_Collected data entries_
----
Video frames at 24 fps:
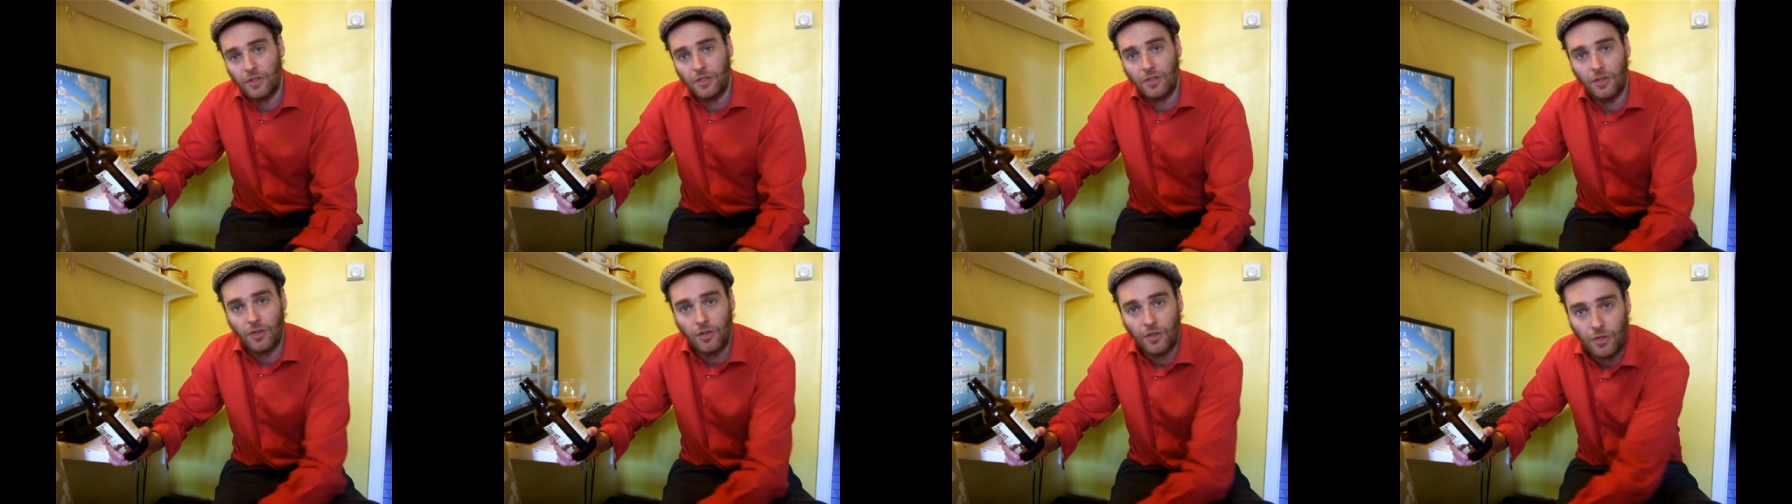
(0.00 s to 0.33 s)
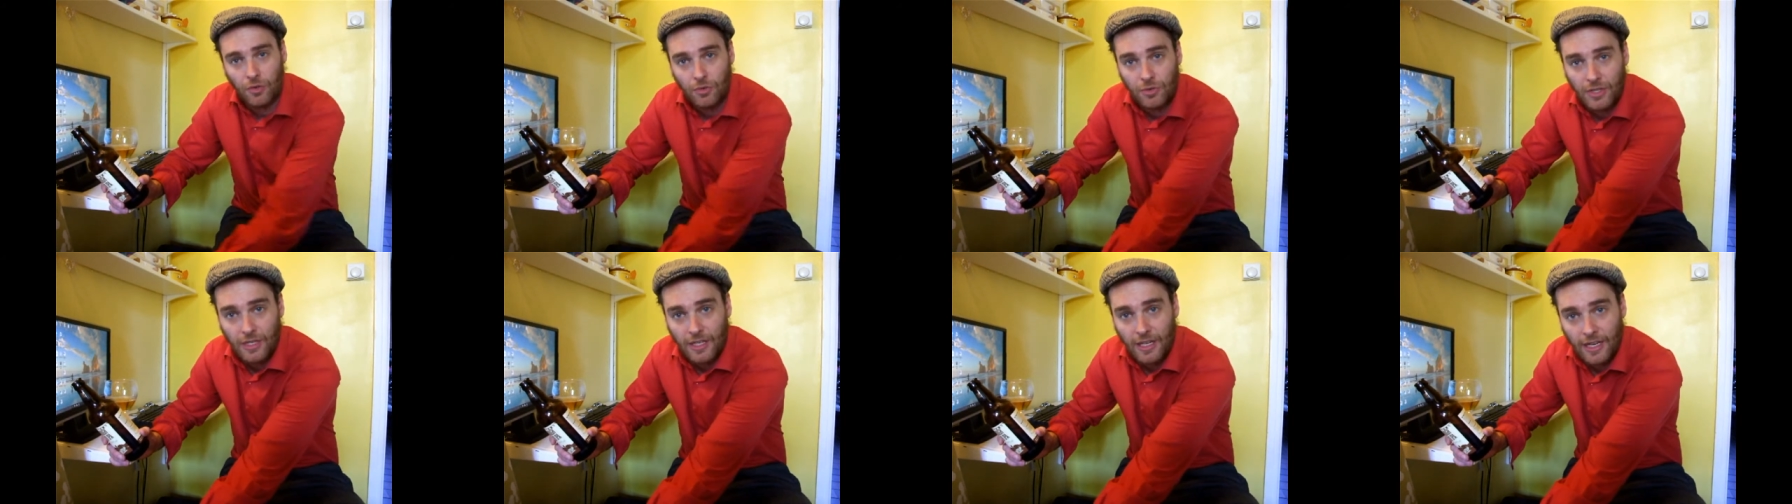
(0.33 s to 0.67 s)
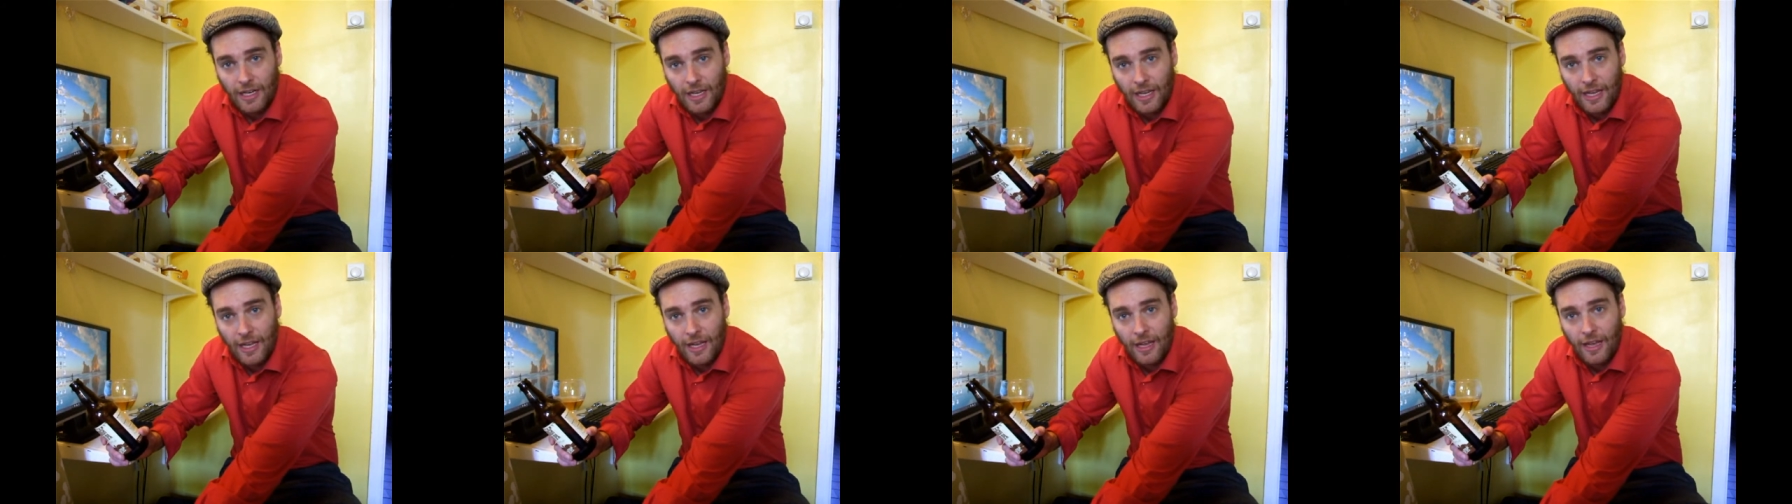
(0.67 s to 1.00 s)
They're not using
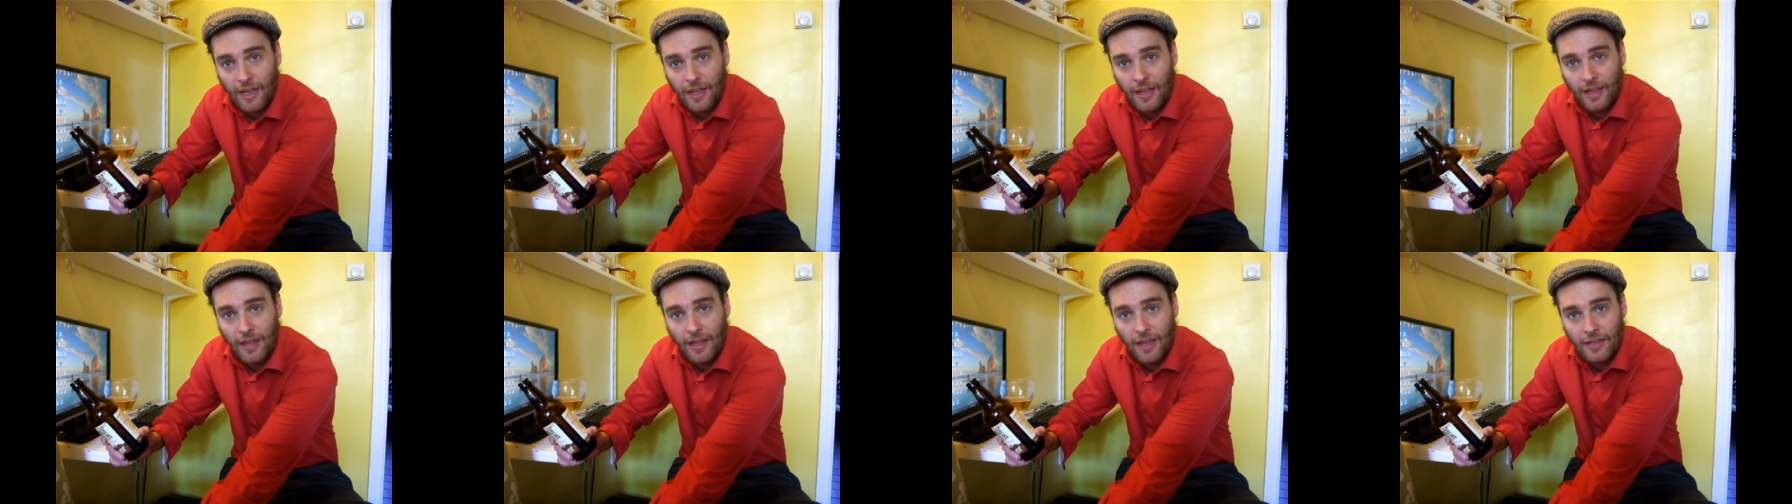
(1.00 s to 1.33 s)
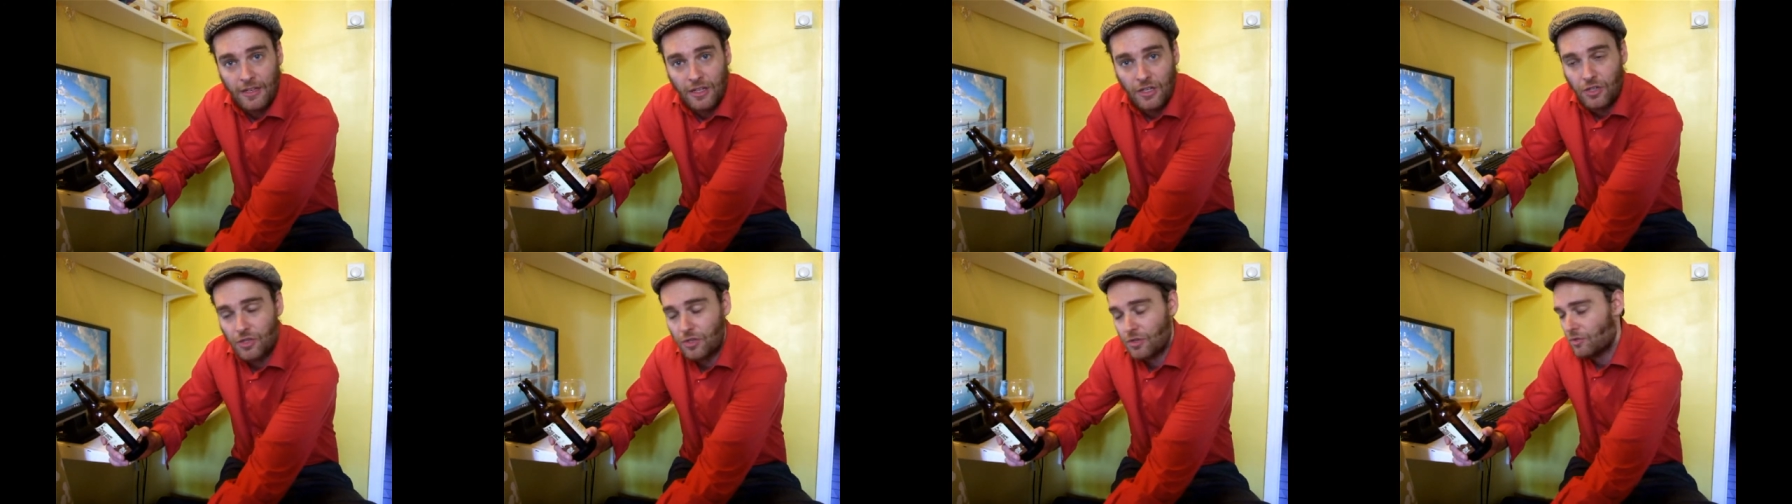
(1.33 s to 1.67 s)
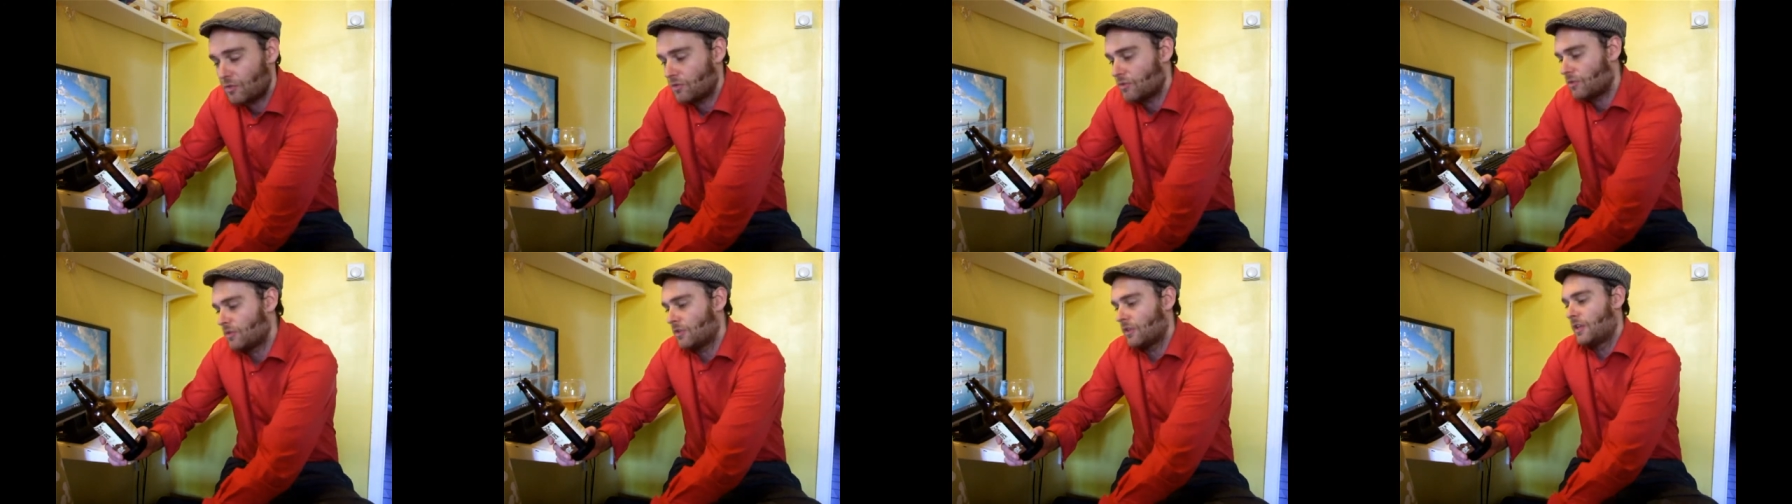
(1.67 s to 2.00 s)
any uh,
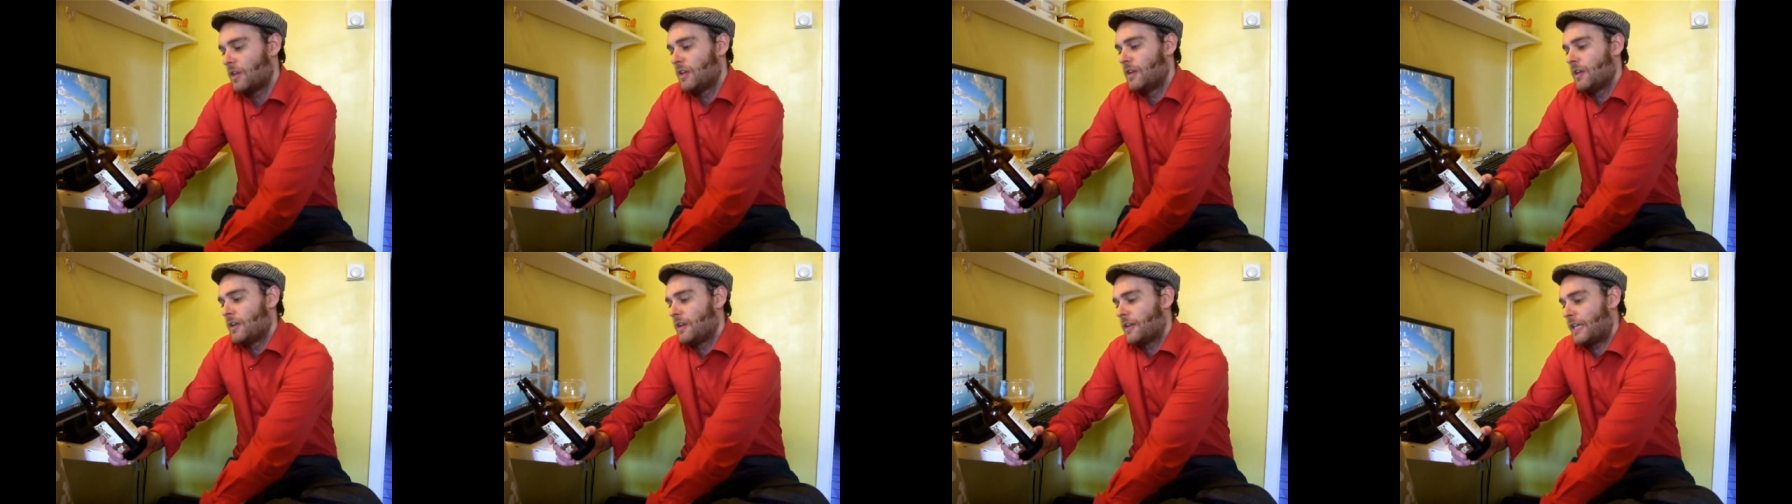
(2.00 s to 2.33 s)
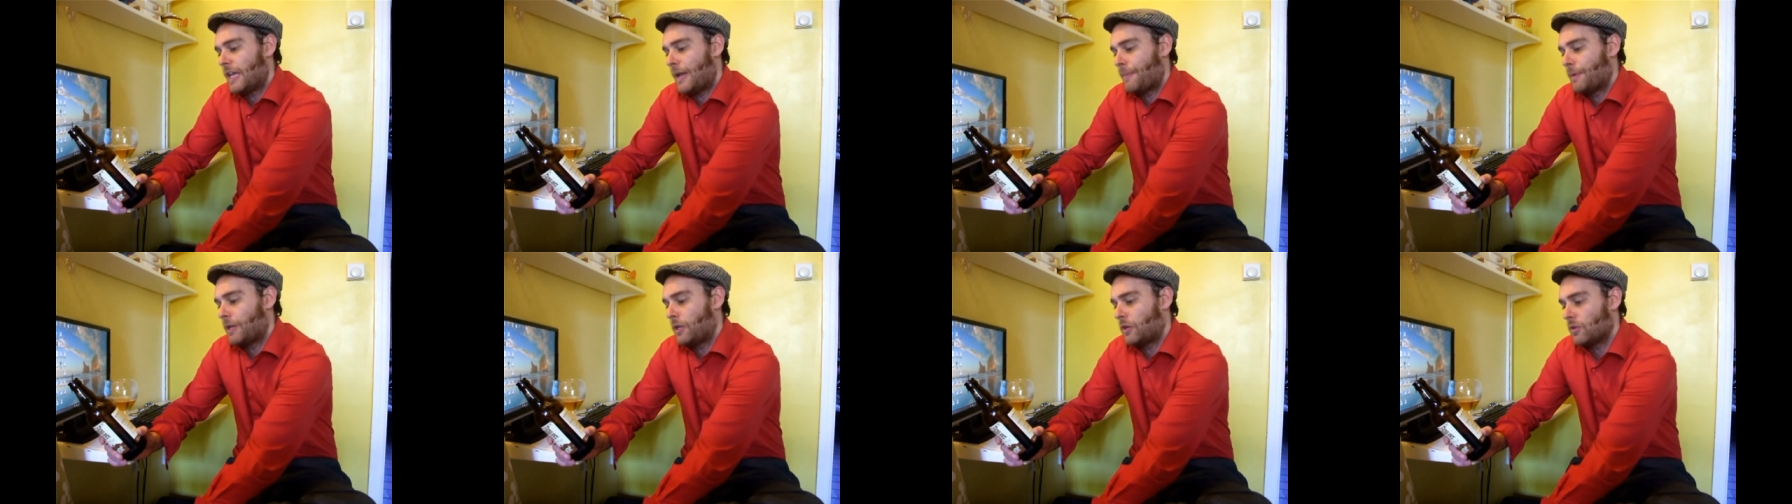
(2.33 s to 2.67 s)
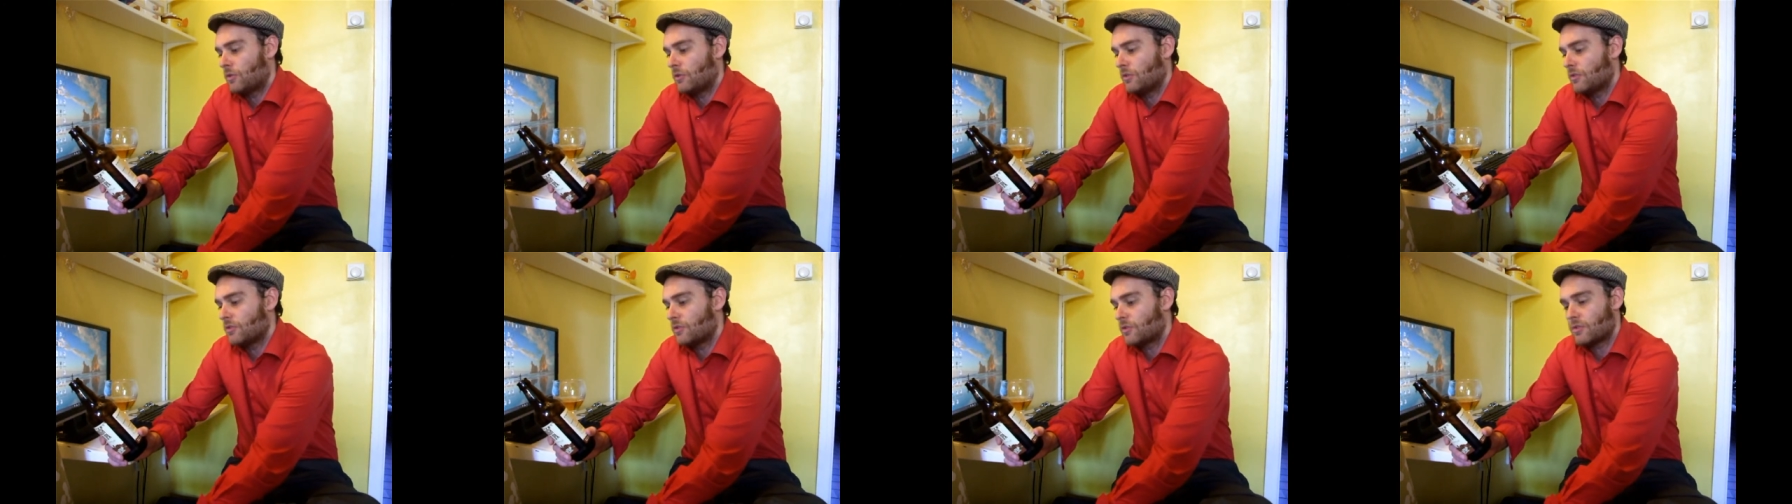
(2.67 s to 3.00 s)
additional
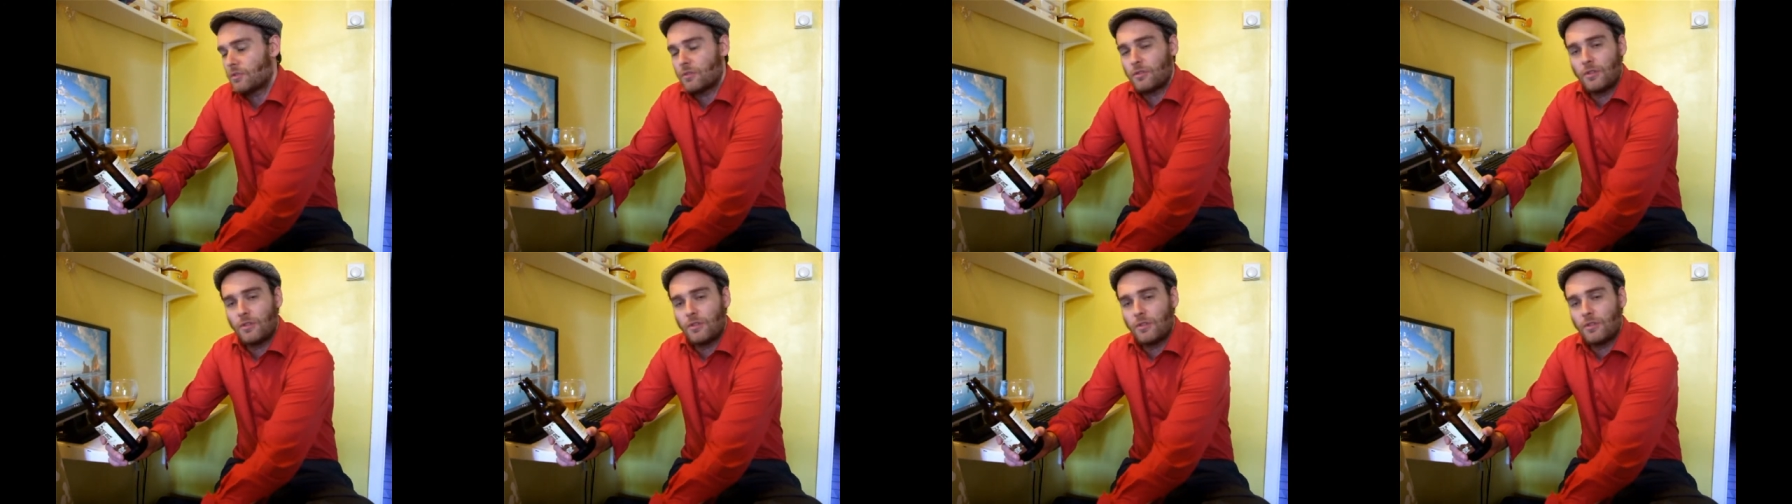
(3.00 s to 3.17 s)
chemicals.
----
_What needs to be done_
With the pictures removed, return all the entries exactly.

_Solution to this exercise_
Video frames at 24 fps:
(0.00 s to 0.33 s)
(0.33 s to 0.67 s)
(0.67 s to 1.00 s)
They're not using
(1.00 s to 1.33 s)
(1.33 s to 1.67 s)
(1.67 s to 2.00 s)
any uh,
(2.00 s to 2.33 s)
(2.33 s to 2.67 s)
(2.67 s to 3.00 s)
additional
(3.00 s to 3.17 s)
chemicals.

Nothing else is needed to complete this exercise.